An award-winning author and BBC correspondent is slamming New Zealand's border controls as racist after he was detained on arrival at Auckland Airport.
Adding to the embarrassment, Mohammed Hanif won the award in New Zealand and he's using the spotlight to criticise the Immigration Service.
Hanif received warm applause as he won the Commonwealth Writers Prize for best first book, much warmer, he says, than the treatment immigration officials gave him on arrival.
"They took out everything that I had in my bags from my socks to my underwears to my note books and they never gave me a reason what exactly was it that they were looking for," he says.
He was detained for two hours with his wife and son in tow. Hanif says he was singled out because of his race.
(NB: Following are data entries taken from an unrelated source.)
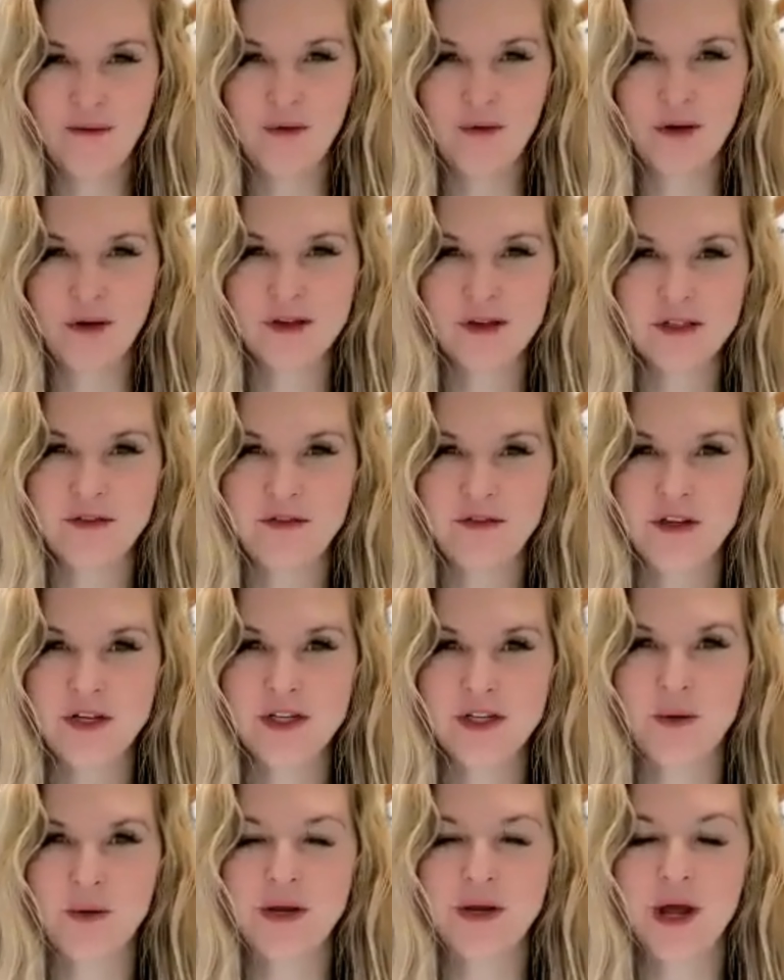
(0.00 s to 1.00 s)
For those of you who
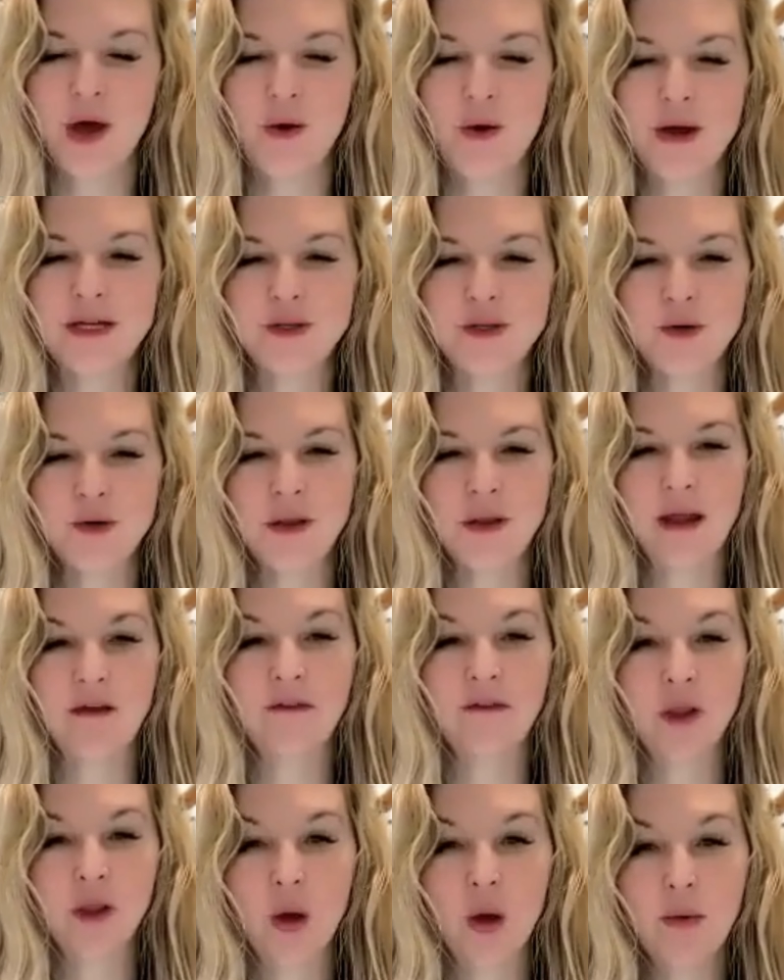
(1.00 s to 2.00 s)
don't know, I do a lot
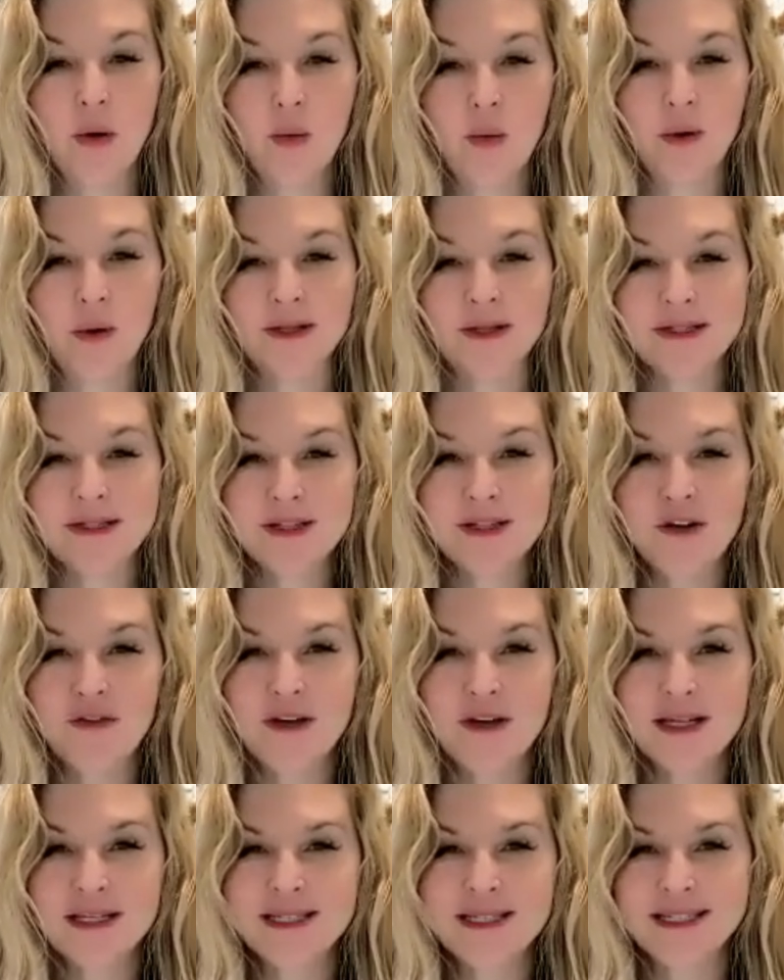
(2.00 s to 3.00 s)
of global world
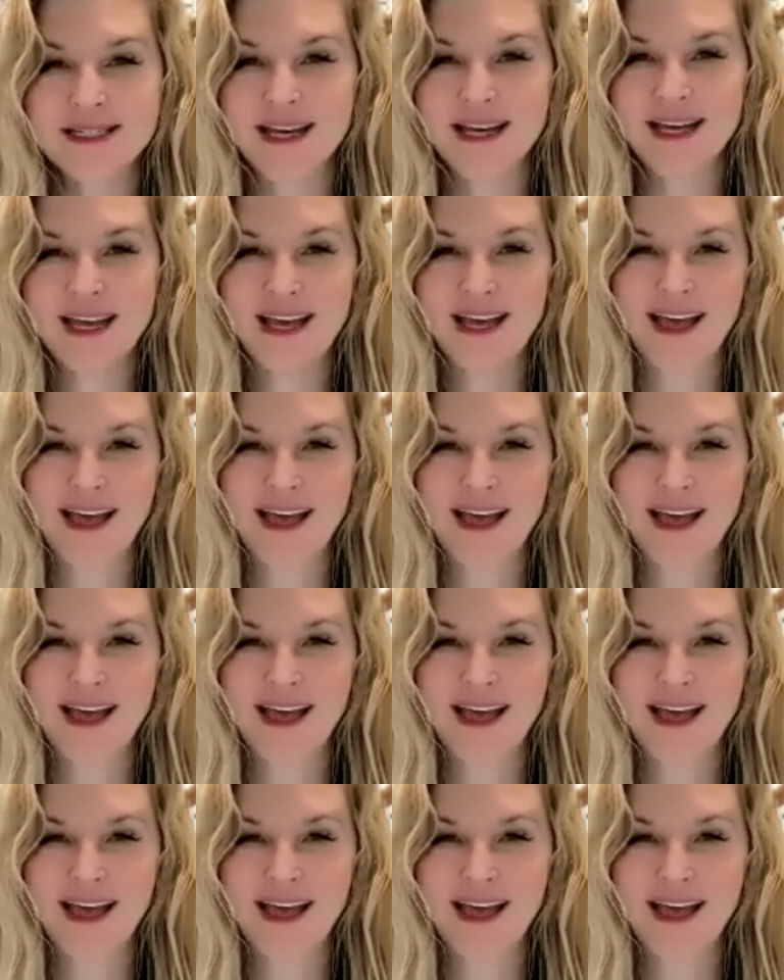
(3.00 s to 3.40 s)
service,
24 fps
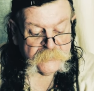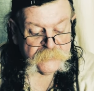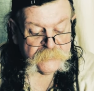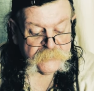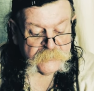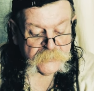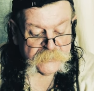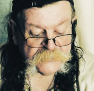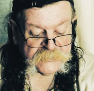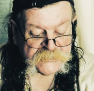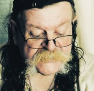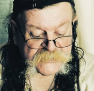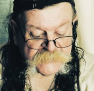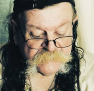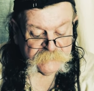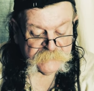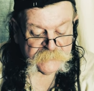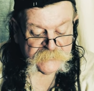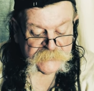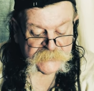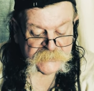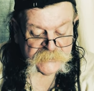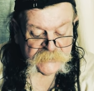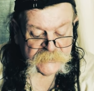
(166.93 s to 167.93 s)

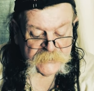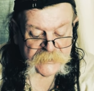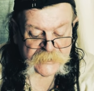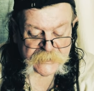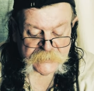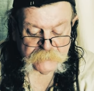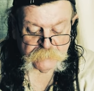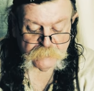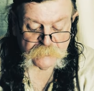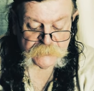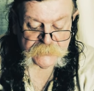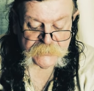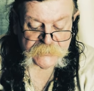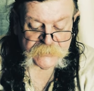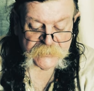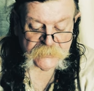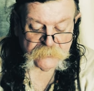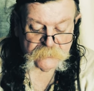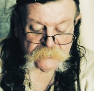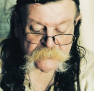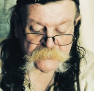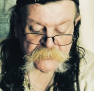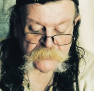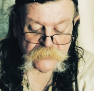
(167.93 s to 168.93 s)
917, Edward the
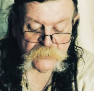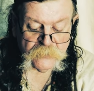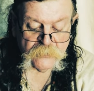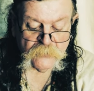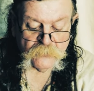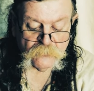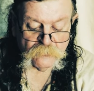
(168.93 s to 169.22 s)
Elder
"People who look like me, i.e. brown and have curly hair, have written books in the past and continue to do so and occasionally they do get invited to these festivals," he says.
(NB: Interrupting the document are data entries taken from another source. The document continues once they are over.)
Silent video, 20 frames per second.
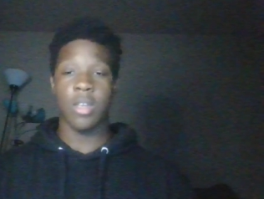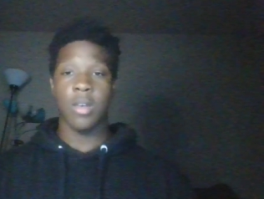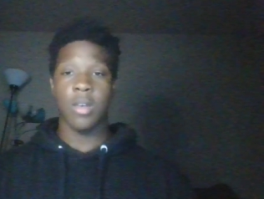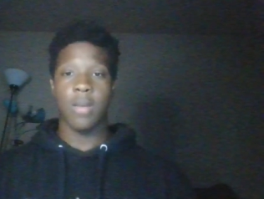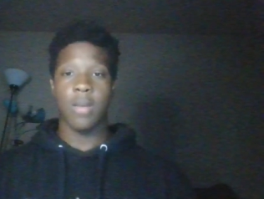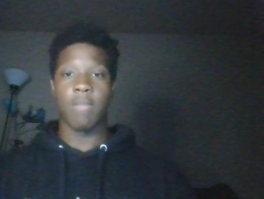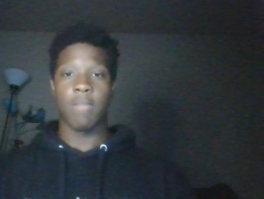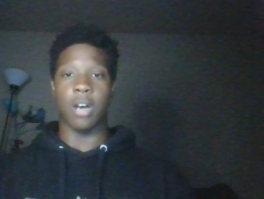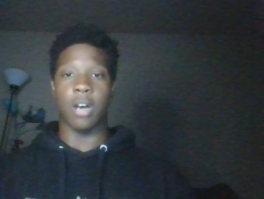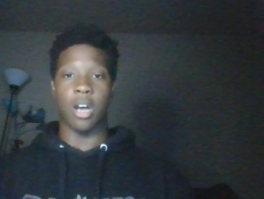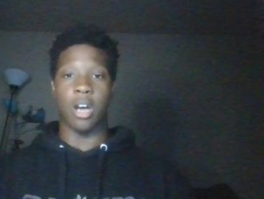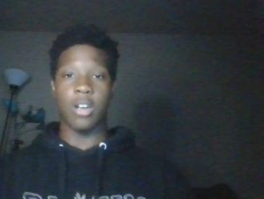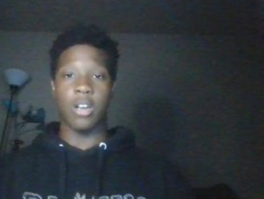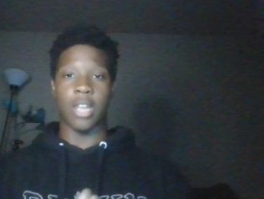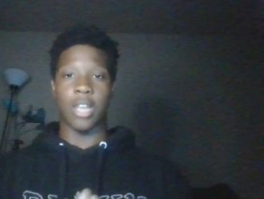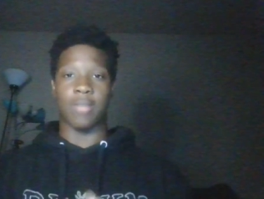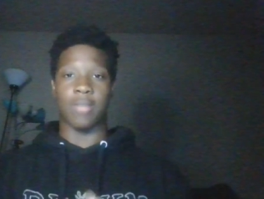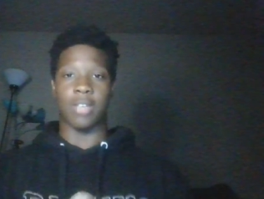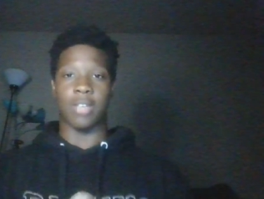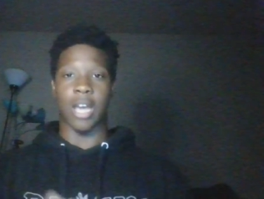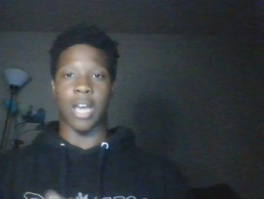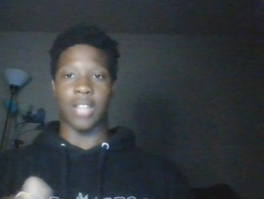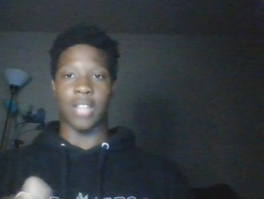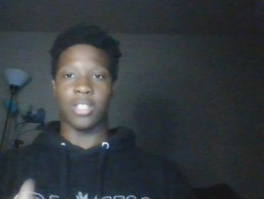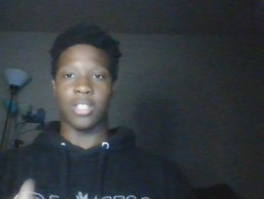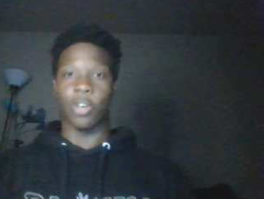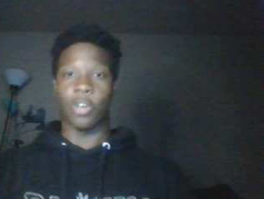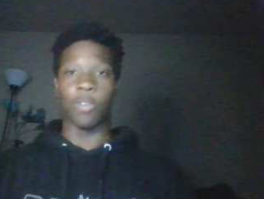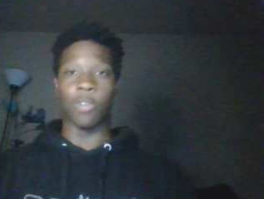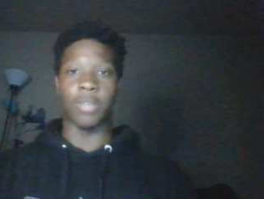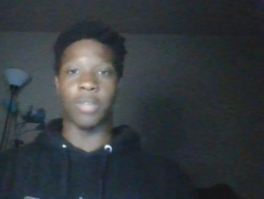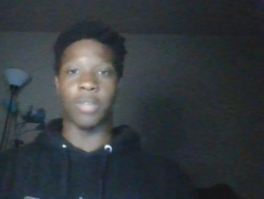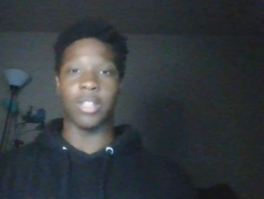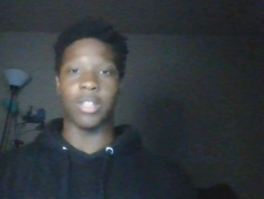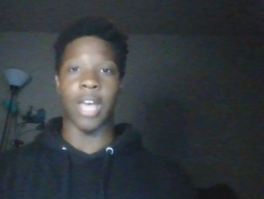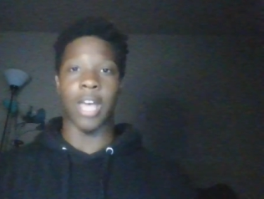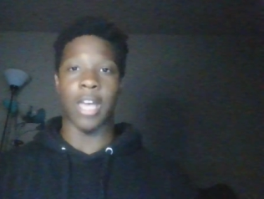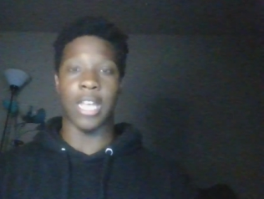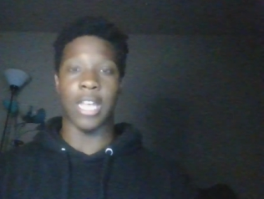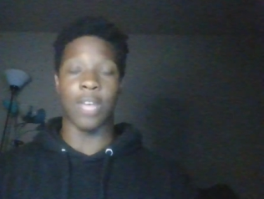but unnamed guy told me
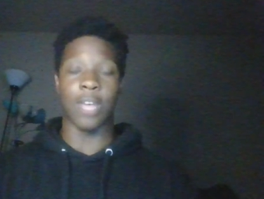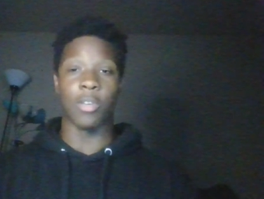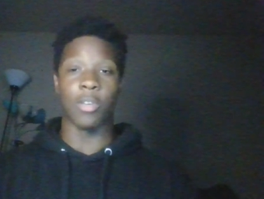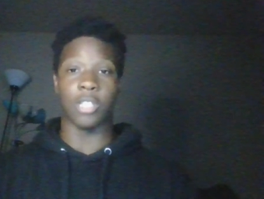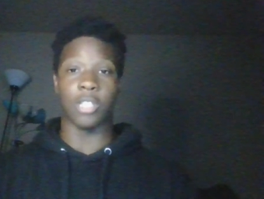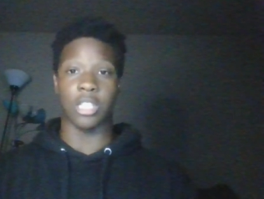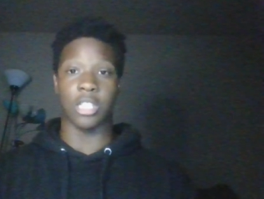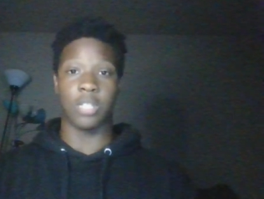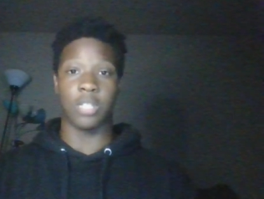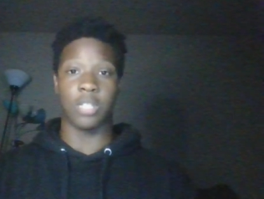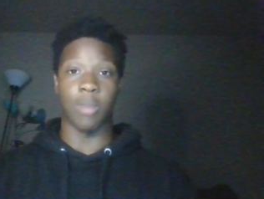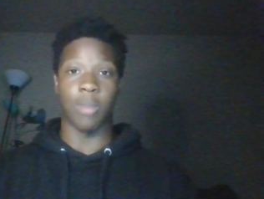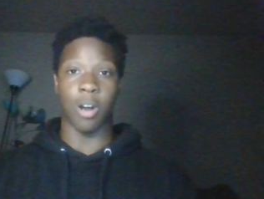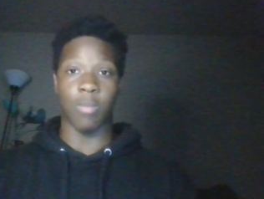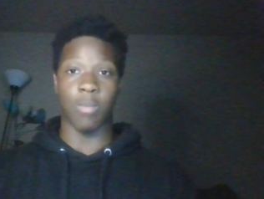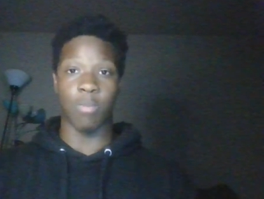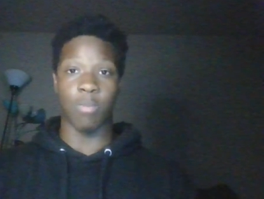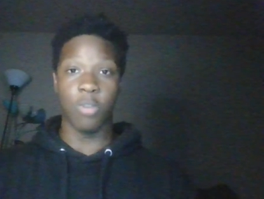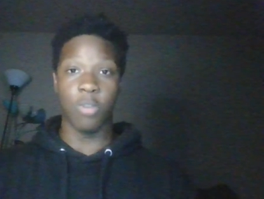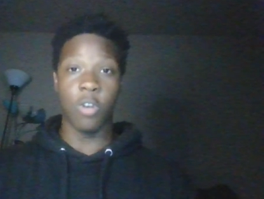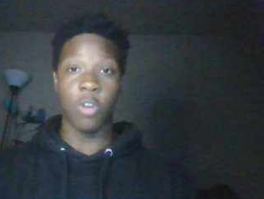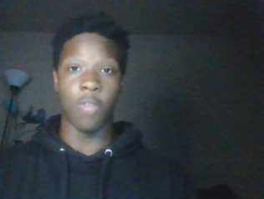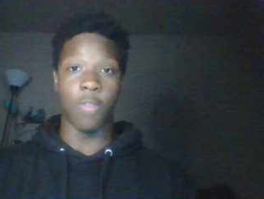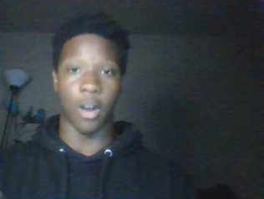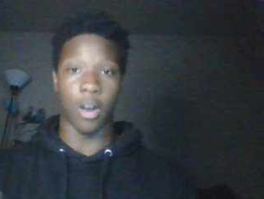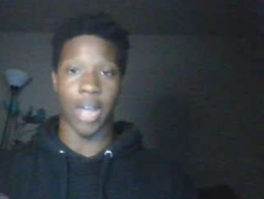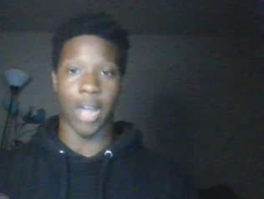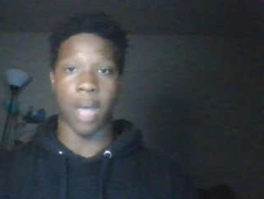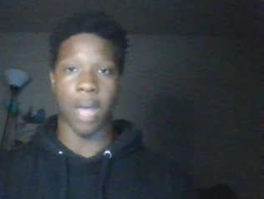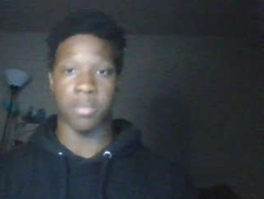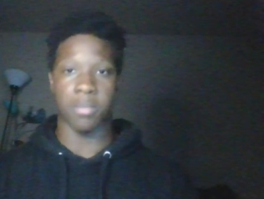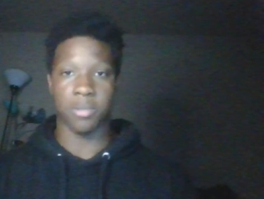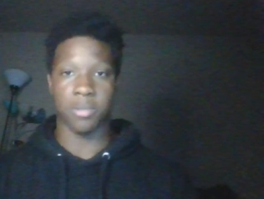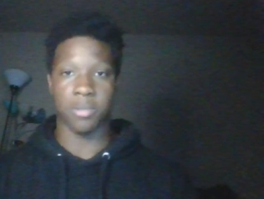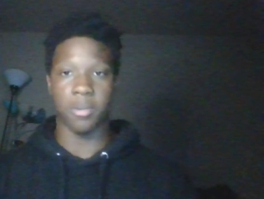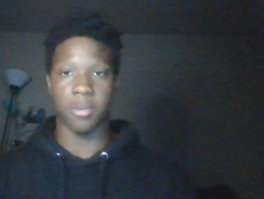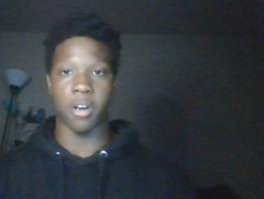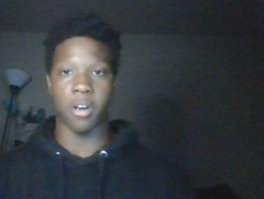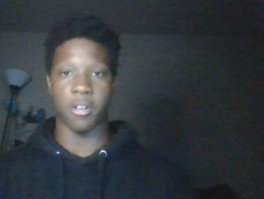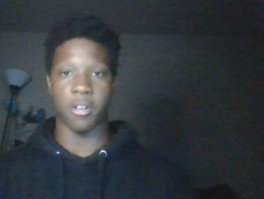that it was a smart move on Adam's
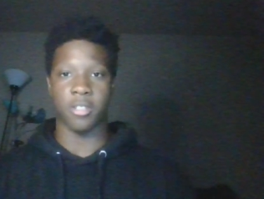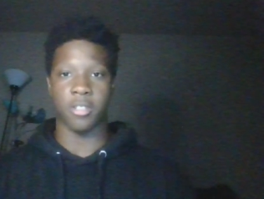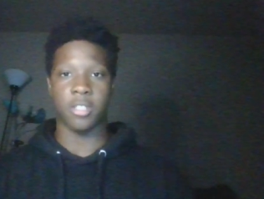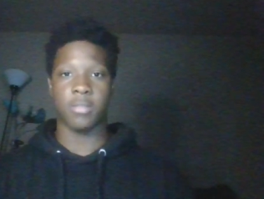part.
"You look at people entering your country from a certain point of view which is obviously racist."
Hanif says he told officials he was here to attend a writers' festival but they didn't seem to listen.
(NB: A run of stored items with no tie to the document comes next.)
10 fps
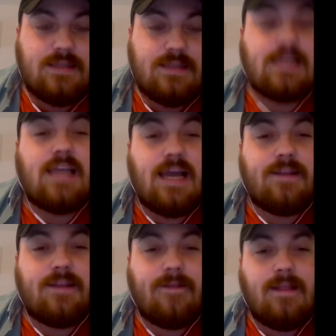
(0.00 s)
that he
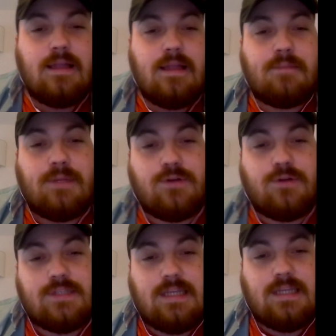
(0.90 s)
had,
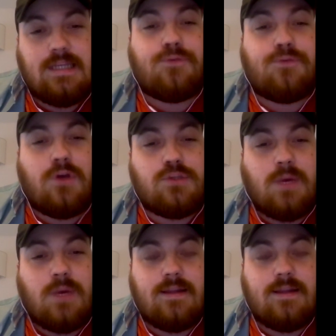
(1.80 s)
because in the first
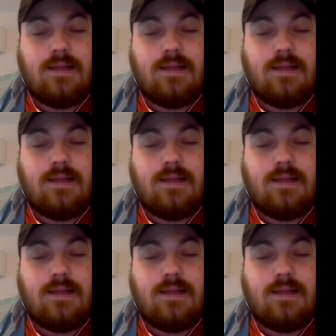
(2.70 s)
one,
"They seemed to believe that nobody actually reads or writes in New Zealand. That's what they seemed to believe," he says.
The Immigration Service has made no official comment but their staff say they are trying to find out exactly what happened.
Lucky Hanif's first impressions of New Zealand will not be his last.
"Friendliest people I've meet anywhere in the world and probably the nicest book festival I've been to," he says.
But he has one last word for New Zealand's Immigration Service.
"If they were trying to find terrorists I'm sure again they're not going to find terrorists through their underwears," he says.